Records shown –
BEGIN
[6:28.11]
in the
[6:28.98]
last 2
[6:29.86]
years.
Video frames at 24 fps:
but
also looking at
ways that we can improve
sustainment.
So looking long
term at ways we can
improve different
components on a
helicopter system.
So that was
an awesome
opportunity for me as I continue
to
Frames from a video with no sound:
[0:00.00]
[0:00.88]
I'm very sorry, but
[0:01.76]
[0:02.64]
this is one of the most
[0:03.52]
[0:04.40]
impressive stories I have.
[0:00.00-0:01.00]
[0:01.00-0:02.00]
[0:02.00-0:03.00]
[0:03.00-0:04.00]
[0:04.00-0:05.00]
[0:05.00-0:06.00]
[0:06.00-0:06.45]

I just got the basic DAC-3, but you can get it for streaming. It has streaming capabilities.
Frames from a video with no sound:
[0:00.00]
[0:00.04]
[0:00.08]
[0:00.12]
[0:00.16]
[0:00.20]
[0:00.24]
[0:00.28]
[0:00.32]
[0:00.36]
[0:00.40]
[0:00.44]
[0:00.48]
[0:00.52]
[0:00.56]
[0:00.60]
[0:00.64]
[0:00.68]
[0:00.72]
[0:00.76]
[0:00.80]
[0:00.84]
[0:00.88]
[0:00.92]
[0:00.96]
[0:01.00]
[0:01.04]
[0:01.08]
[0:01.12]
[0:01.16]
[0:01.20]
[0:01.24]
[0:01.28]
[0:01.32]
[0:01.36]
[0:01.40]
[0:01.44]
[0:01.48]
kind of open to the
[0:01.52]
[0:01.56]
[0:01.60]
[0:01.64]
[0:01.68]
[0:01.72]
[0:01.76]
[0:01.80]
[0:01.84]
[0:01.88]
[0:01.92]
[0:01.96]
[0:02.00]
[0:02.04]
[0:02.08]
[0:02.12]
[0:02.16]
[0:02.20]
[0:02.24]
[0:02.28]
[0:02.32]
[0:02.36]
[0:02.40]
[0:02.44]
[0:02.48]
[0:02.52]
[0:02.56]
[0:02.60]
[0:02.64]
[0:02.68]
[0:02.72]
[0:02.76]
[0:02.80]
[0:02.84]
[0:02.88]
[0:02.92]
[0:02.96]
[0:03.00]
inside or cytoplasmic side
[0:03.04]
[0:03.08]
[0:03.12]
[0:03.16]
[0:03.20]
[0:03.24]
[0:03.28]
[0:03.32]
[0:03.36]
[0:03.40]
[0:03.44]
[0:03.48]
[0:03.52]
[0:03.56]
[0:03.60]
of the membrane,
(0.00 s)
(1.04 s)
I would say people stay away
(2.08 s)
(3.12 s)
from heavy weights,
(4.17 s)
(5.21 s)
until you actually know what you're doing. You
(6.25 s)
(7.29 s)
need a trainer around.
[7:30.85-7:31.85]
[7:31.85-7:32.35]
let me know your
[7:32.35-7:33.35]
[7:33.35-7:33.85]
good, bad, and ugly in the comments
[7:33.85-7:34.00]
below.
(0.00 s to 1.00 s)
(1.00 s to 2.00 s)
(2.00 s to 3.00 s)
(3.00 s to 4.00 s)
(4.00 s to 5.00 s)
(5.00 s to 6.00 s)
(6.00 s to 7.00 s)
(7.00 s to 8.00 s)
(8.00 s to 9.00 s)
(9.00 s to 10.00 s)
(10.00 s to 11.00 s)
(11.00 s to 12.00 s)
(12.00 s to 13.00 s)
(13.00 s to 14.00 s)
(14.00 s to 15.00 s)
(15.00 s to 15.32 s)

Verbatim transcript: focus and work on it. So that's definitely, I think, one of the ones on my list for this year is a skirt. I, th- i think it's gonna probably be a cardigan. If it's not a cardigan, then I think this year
END
Assignment –
Reproduce each entry word for word.

Task output –
[6:28.11]
in the
[6:28.98]
last 2
[6:29.86]
years.
Video frames at 24 fps:
but
also looking at
ways that we can improve
sustainment.
So looking long
term at ways we can
improve different
components on a
helicopter system.
So that was
an awesome
opportunity for me as I continue
to
Frames from a video with no sound:
[0:00.00]
[0:00.88]
I'm very sorry, but
[0:01.76]
[0:02.64]
this is one of the most
[0:03.52]
[0:04.40]
impressive stories I have.
[0:00.00-0:01.00]
[0:01.00-0:02.00]
[0:02.00-0:03.00]
[0:03.00-0:04.00]
[0:04.00-0:05.00]
[0:05.00-0:06.00]
[0:06.00-0:06.45]

I just got the basic DAC-3, but you can get it for streaming. It has streaming capabilities.
Frames from a video with no sound:
[0:00.00]
[0:00.04]
[0:00.08]
[0:00.12]
[0:00.16]
[0:00.20]
[0:00.24]
[0:00.28]
[0:00.32]
[0:00.36]
[0:00.40]
[0:00.44]
[0:00.48]
[0:00.52]
[0:00.56]
[0:00.60]
[0:00.64]
[0:00.68]
[0:00.72]
[0:00.76]
[0:00.80]
[0:00.84]
[0:00.88]
[0:00.92]
[0:00.96]
[0:01.00]
[0:01.04]
[0:01.08]
[0:01.12]
[0:01.16]
[0:01.20]
[0:01.24]
[0:01.28]
[0:01.32]
[0:01.36]
[0:01.40]
[0:01.44]
[0:01.48]
kind of open to the
[0:01.52]
[0:01.56]
[0:01.60]
[0:01.64]
[0:01.68]
[0:01.72]
[0:01.76]
[0:01.80]
[0:01.84]
[0:01.88]
[0:01.92]
[0:01.96]
[0:02.00]
[0:02.04]
[0:02.08]
[0:02.12]
[0:02.16]
[0:02.20]
[0:02.24]
[0:02.28]
[0:02.32]
[0:02.36]
[0:02.40]
[0:02.44]
[0:02.48]
[0:02.52]
[0:02.56]
[0:02.60]
[0:02.64]
[0:02.68]
[0:02.72]
[0:02.76]
[0:02.80]
[0:02.84]
[0:02.88]
[0:02.92]
[0:02.96]
[0:03.00]
inside or cytoplasmic side
[0:03.04]
[0:03.08]
[0:03.12]
[0:03.16]
[0:03.20]
[0:03.24]
[0:03.28]
[0:03.32]
[0:03.36]
[0:03.40]
[0:03.44]
[0:03.48]
[0:03.52]
[0:03.56]
[0:03.60]
of the membrane,
(0.00 s)
(1.04 s)
I would say people stay away
(2.08 s)
(3.12 s)
from heavy weights,
(4.17 s)
(5.21 s)
until you actually know what you're doing. You
(6.25 s)
(7.29 s)
need a trainer around.
[7:30.85-7:31.85]
[7:31.85-7:32.35]
let me know your
[7:32.35-7:33.35]
[7:33.35-7:33.85]
good, bad, and ugly in the comments
[7:33.85-7:34.00]
below.
(0.00 s to 1.00 s)
(1.00 s to 2.00 s)
(2.00 s to 3.00 s)
(3.00 s to 4.00 s)
(4.00 s to 5.00 s)
(5.00 s to 6.00 s)
(6.00 s to 7.00 s)
(7.00 s to 8.00 s)
(8.00 s to 9.00 s)
(9.00 s to 10.00 s)
(10.00 s to 11.00 s)
(11.00 s to 12.00 s)
(12.00 s to 13.00 s)
(13.00 s to 14.00 s)
(14.00 s to 15.00 s)
(15.00 s to 15.32 s)

Verbatim transcript: focus and work on it. So that's definitely, I think, one of the ones on my list for this year is a skirt. I, th- i think it's gonna probably be a cardigan. If it's not a cardigan, then I think this year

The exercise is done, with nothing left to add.